(Dataset entries)
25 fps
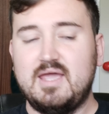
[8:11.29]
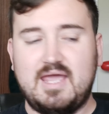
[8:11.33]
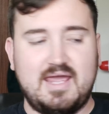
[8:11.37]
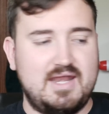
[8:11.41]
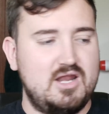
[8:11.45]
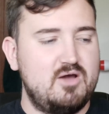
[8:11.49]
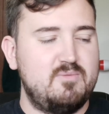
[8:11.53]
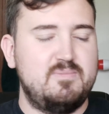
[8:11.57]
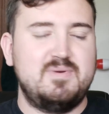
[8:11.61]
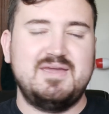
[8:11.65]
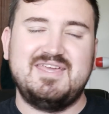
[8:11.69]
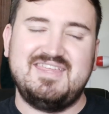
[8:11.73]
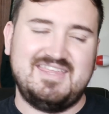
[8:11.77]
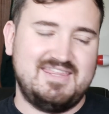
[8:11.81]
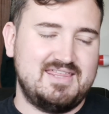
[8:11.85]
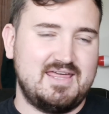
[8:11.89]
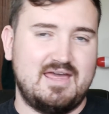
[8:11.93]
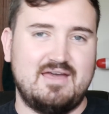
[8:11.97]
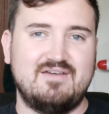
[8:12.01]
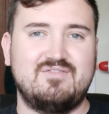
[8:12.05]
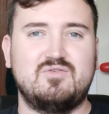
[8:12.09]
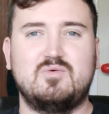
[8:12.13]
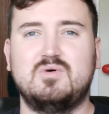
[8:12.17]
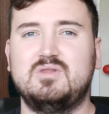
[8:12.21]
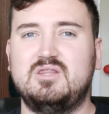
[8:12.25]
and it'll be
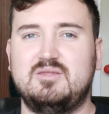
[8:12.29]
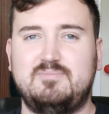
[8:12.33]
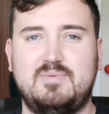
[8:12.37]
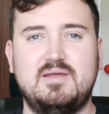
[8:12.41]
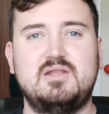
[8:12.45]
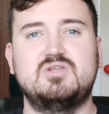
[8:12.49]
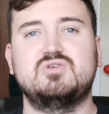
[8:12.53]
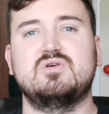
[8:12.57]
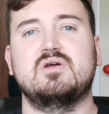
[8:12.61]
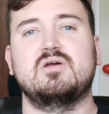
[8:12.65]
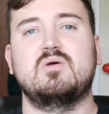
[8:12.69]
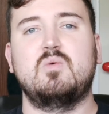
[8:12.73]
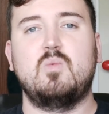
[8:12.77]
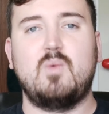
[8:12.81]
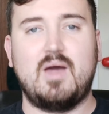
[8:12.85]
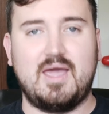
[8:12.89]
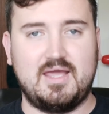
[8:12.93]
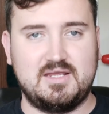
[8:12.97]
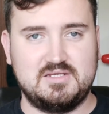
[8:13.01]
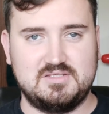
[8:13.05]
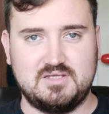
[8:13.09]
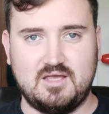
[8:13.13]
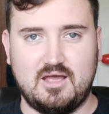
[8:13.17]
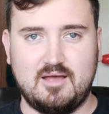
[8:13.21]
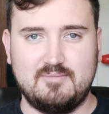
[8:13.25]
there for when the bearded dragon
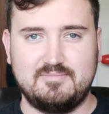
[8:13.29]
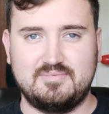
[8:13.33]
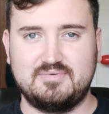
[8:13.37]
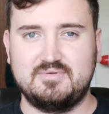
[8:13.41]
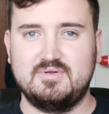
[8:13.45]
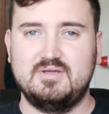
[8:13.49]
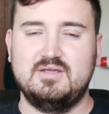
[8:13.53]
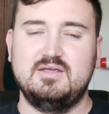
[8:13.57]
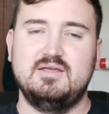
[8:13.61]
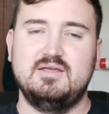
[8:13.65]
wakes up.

_What is needed_:
Output the entries above verbatim. Omit the images.

_Exercise output_:
25 fps
[8:11.29]
[8:11.33]
[8:11.37]
[8:11.41]
[8:11.45]
[8:11.49]
[8:11.53]
[8:11.57]
[8:11.61]
[8:11.65]
[8:11.69]
[8:11.73]
[8:11.77]
[8:11.81]
[8:11.85]
[8:11.89]
[8:11.93]
[8:11.97]
[8:12.01]
[8:12.05]
[8:12.09]
[8:12.13]
[8:12.17]
[8:12.21]
[8:12.25]
and it'll be
[8:12.29]
[8:12.33]
[8:12.37]
[8:12.41]
[8:12.45]
[8:12.49]
[8:12.53]
[8:12.57]
[8:12.61]
[8:12.65]
[8:12.69]
[8:12.73]
[8:12.77]
[8:12.81]
[8:12.85]
[8:12.89]
[8:12.93]
[8:12.97]
[8:13.01]
[8:13.05]
[8:13.09]
[8:13.13]
[8:13.17]
[8:13.21]
[8:13.25]
there for when the bearded dragon
[8:13.29]
[8:13.33]
[8:13.37]
[8:13.41]
[8:13.45]
[8:13.49]
[8:13.53]
[8:13.57]
[8:13.61]
[8:13.65]
wakes up.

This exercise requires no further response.